=== Section Start ===
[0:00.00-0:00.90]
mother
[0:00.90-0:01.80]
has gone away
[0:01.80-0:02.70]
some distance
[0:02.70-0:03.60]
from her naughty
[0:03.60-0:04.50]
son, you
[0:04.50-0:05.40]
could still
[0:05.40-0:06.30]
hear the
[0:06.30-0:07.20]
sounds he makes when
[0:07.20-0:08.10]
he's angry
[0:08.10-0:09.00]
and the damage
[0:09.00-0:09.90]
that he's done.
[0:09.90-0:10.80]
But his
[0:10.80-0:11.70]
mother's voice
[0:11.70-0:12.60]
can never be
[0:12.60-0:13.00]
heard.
=== Section End ===
=== Section Start ===
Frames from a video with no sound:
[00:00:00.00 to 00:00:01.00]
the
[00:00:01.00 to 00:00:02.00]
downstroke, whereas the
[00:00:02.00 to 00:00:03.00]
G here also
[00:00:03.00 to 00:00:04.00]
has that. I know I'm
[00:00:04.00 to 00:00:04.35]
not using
=== Section End ===
=== Section Start ===
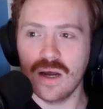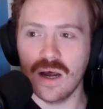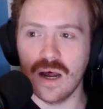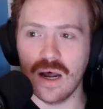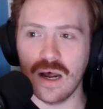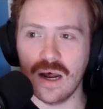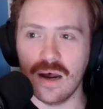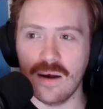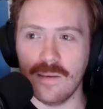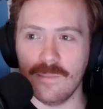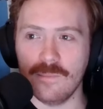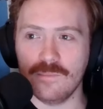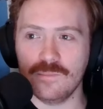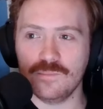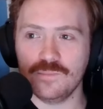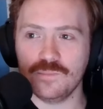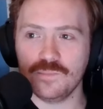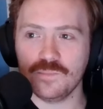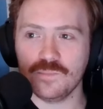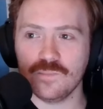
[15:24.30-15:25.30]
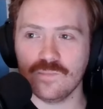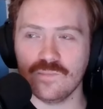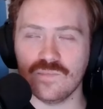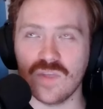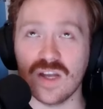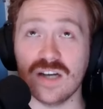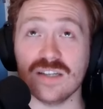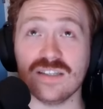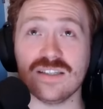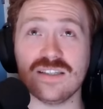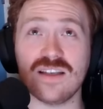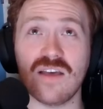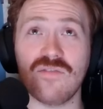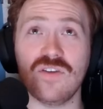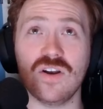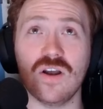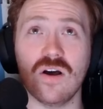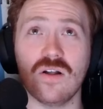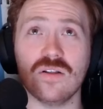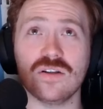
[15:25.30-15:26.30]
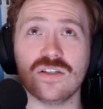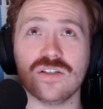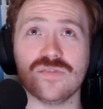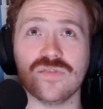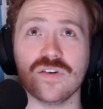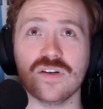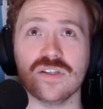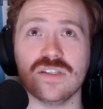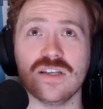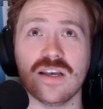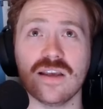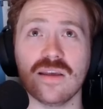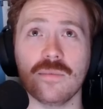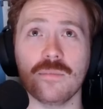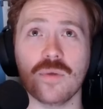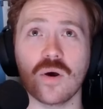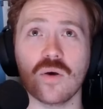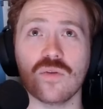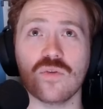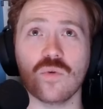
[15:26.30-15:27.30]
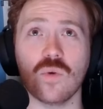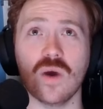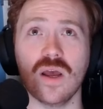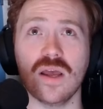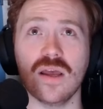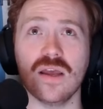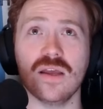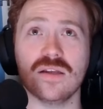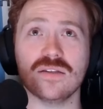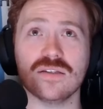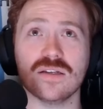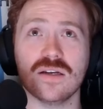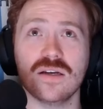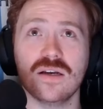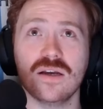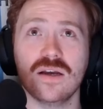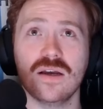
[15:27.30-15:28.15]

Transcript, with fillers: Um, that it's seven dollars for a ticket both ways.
=== Section End ===
Whenever a line in the listing above includes the word "with", return that line.

• [RESULT BELOW]:
Frames from a video with no sound:
Transcript, with fillers: Um, that it's seven dollars for a ticket both ways.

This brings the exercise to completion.